Doppio furto a bordo dei treni fermi alla stazione di Verona Porta Nuova: due cittadini stranieri arrestati dalla polizia ferroviaria.
Furto a bordo dei treni, due finiscono in manette: nell’ambito dei controlli effettuati nei pressi e all’interno della stazione ferroviaria di Verona Porta Nuova, la polizia di Stato ha infatti arrestato, a pochi giorni di distanza l’uno dall’altro, due cittadini stranieri, colti in flagranza di reato.

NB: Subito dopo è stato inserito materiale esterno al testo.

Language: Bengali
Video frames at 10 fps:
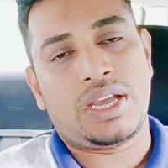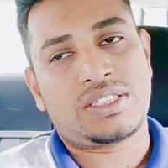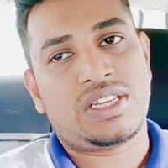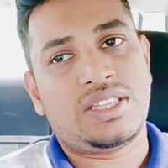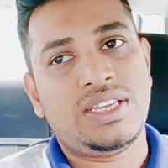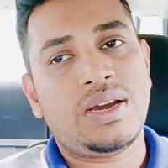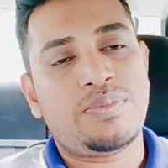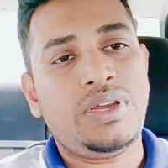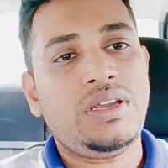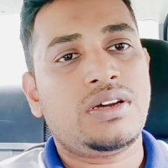এক্সট্রা দিয়ে
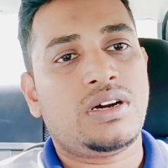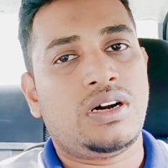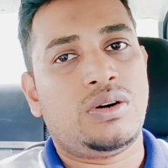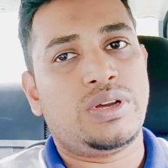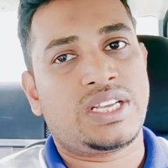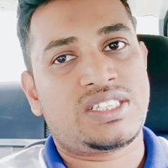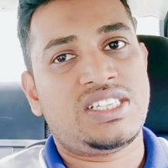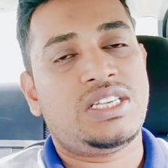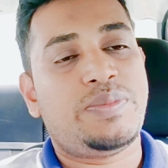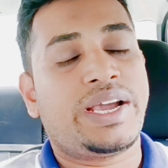আপনি এক্সট্রা
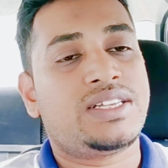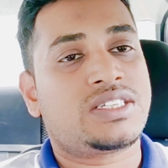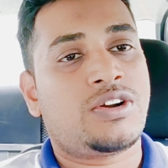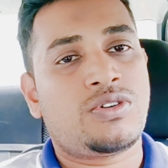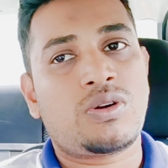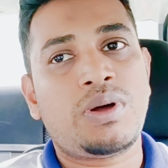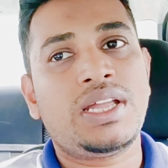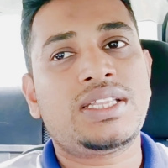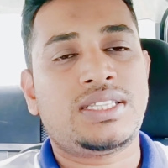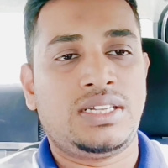যে ব্যাগেজ কারণ
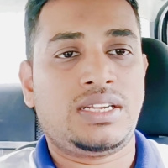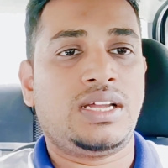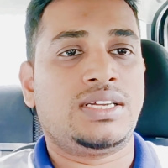নর্মালি তাদের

Il primo è stato intercettato da una pattuglia della Polfer in borghese che hanno notato il giovane viaggiatore mentre saliva su un treno Alta Velocità, per poi scendere frettolosamente con uno zaino, approfittando dell’ultimo istante prima della chiusura delle porte. L’uomo, fermato dagli agenti per un controllo, non solo è risultato essere privo di documenti, ma non è stato in grado di fornire alcuna giustificazione in relazione al possesso della borsa. Gli accertamenti effettuati in seguito insieme al capo treno del convoglio hanno consentito di appurare che lo zaino era stato sottratto a uno dei viaggiatori che, peraltro, fino a quel momento, non si era accorto dell’ammanco.
Il secondo arrestato.
Il secondo a finire in manette è stato un 43enne, arrestato per un furto commesso con lo stesso “modus operandi”. Gli agenti in servizio in borghese, insospettiti dal comportamento tenuto dall’uomo, lo hanno seguito a vista fino in sala d’attesa dove lo hanno sorpreso mentre rovistava frettolosamente all’interno di uno zaino asportato, poco prima, a un cittadino sudamericano che, anche in questo caso, non si era reso conto di nulla.
Nei confronti di entrambi i cittadini stranieri – la cui posizione sul territorio nazionale è attualmente al vaglio dell’Ufficio Immigrazione della Questura – è stata disposta la misura del divieto di dimora nella provincia di Verona.